During the tour it was also determined that the restraint bag did not contain the leather-grade shears for emergency removal of restraints. A Team Lead for the Mental Health Workers had previously stated on the tour the leather shears were to be located in the restraint bags. In addition, it was determined that the emergency suction machines were not kept with the rest of the medical equipment and not regular checked to make sure they were located where they were supposed to be and that they were functioning properly. It was also determined during the interview that the suction machines were electric with cords, so that they potentially would not have suction capability if the patient was not in close proximity to an electric outlet when emergency suction was needed or if there was a power outage during an emergency.

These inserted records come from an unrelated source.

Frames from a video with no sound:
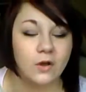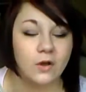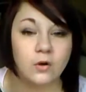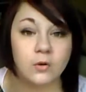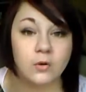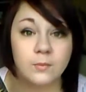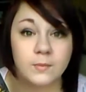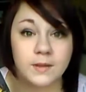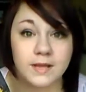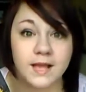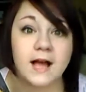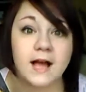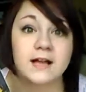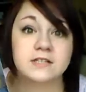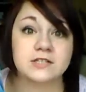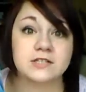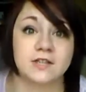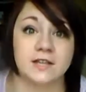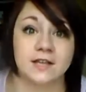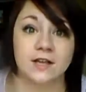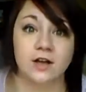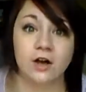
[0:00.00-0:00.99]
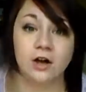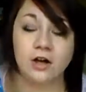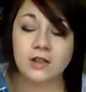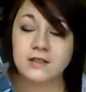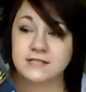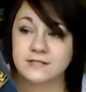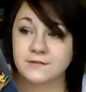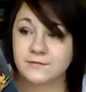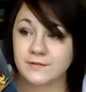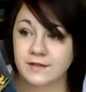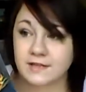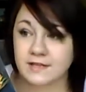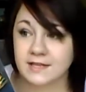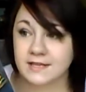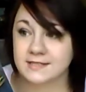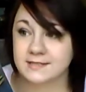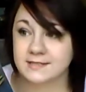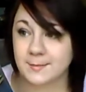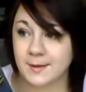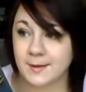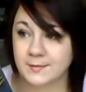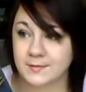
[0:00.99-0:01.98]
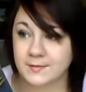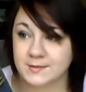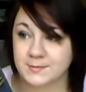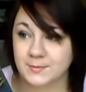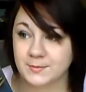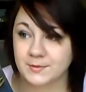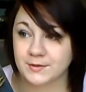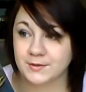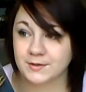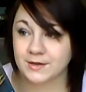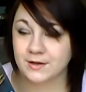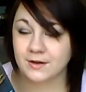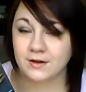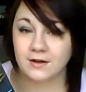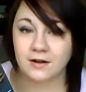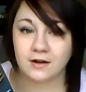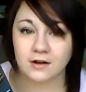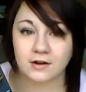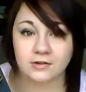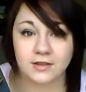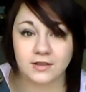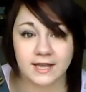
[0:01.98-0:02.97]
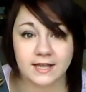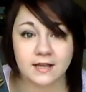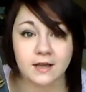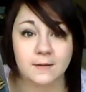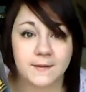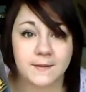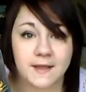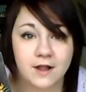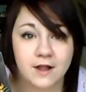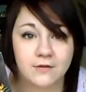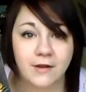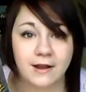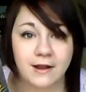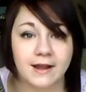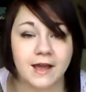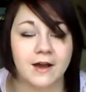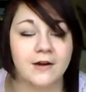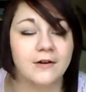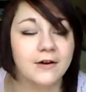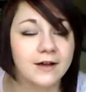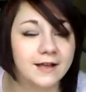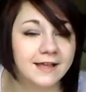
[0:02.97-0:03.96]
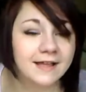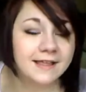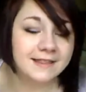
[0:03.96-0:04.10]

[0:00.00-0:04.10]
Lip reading: Oh my gosh, like all these feelings about this book are like coming out right now.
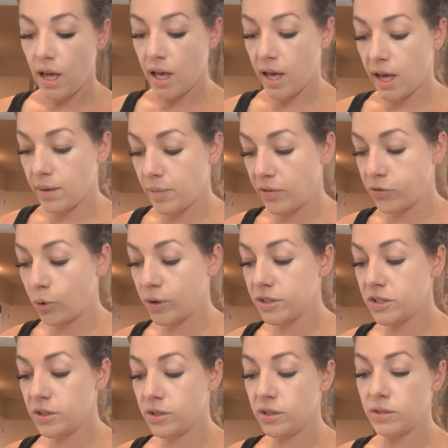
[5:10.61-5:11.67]
Of
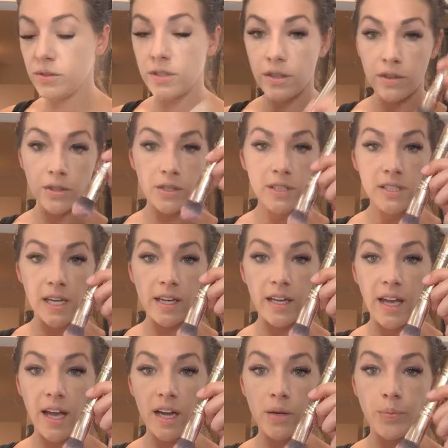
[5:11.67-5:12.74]
course, you can use the 30-second
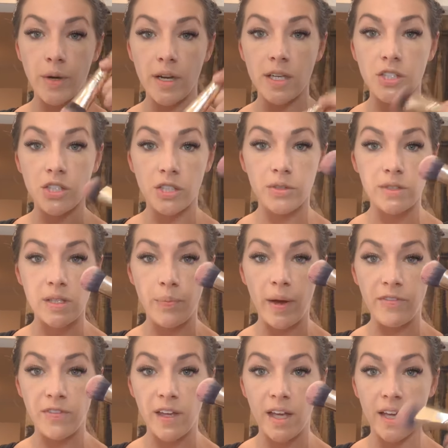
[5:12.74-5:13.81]
hack brush, use the
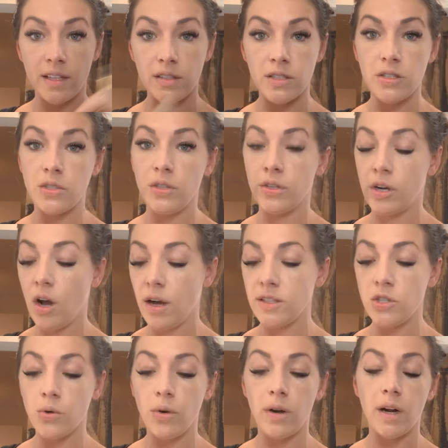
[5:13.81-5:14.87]
puffy end to do your
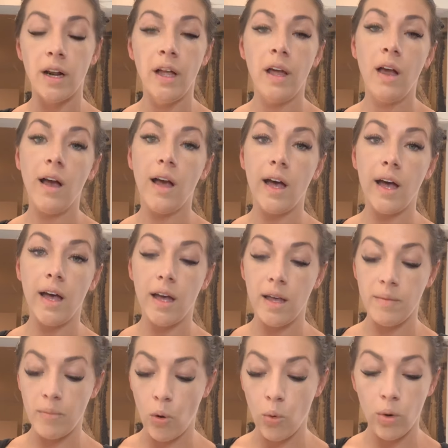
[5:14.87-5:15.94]
contour,
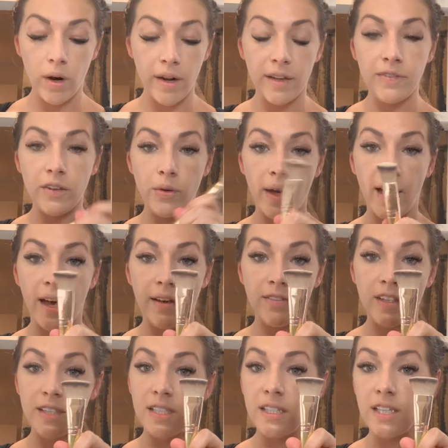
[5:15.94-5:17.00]
or if you
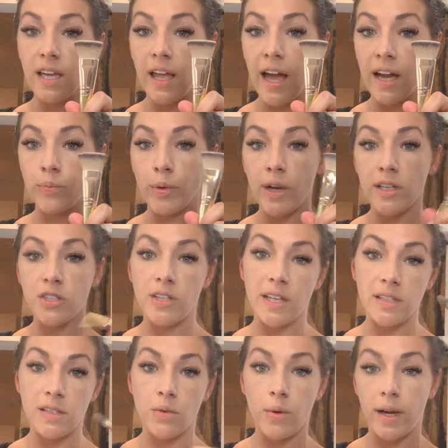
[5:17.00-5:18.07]
have the detail hack brush,
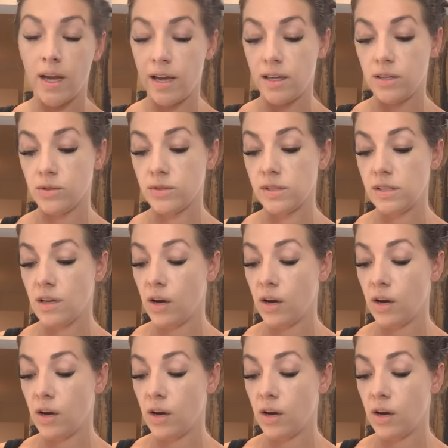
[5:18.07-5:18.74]
that's the one I use.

b. On 11/01/2012 at 11:15 a.m., the facilities manager was interviewed about the emergency generator system to supply emergency power to parts of the hospital in the event of a power outage. During the interview, it was confirmed that the sleeping wings of the two in-patient buildings (C and D Buildings) did not have red emergency outlets to supply power during an outage. S/he stated that the thought was that patients would be moved to the dayroom sections of the buildings, where there were plenty of emergency outlets, during a power outage. S/he was asked about power supply to the emergency suction machines. S/he stated that there extension cords stored in each of the buildings, but agreed that a battery-powered suction machine would be a quicker option in an emergency or power outage. S/he stated that s/he would work with the administrator to order a battery-powered suction machine for each in-patient building (C and D).
3. Biomedical Equipment:
a. On 10/31/12 at approximately 10 a.m., during a tour of Building C, the medication room was toured. During the tour, it was observed that biomedical equipment, such as vital signs machines, weight scales, suction machines and oxygen concentrators did not have a tag indicating routine preventive maintenance inspections.
b. On 11/01/2012 at 11:15 a.m., the facilities manager was interviewed about preventive maintenance. S/he stated that his/her department did not conduct biomedical equipment maintenance because the department did not have the specialized training to conduct those kinds of inspections. S/he suggested that the Director of Nursing (DON) might be aware of biomedical inspection and maintenance activities. In a subsequent interview with the DON and the administrator on 11/01/12 at approximately 2:30 p.m., they confirmed that there was no current system in place to conduct and tract routine biomedical inspections and repairs. They stated that they would institute a system for biomedical inspections going forward.